→ WHAT IS NEEDED:
All of the data is to be copied word for word.

Entries taken from a collection

-------

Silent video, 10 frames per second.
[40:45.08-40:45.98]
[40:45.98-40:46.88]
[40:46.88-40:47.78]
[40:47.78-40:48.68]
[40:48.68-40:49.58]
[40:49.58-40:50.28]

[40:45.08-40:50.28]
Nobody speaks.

-------

→ THE COMPLETED TASK:
Silent video, 10 frames per second.
[40:45.08-40:45.98]
[40:45.98-40:46.88]
[40:46.88-40:47.78]
[40:47.78-40:48.68]
[40:48.68-40:49.58]
[40:49.58-40:50.28]

[40:45.08-40:50.28]
Nobody speaks.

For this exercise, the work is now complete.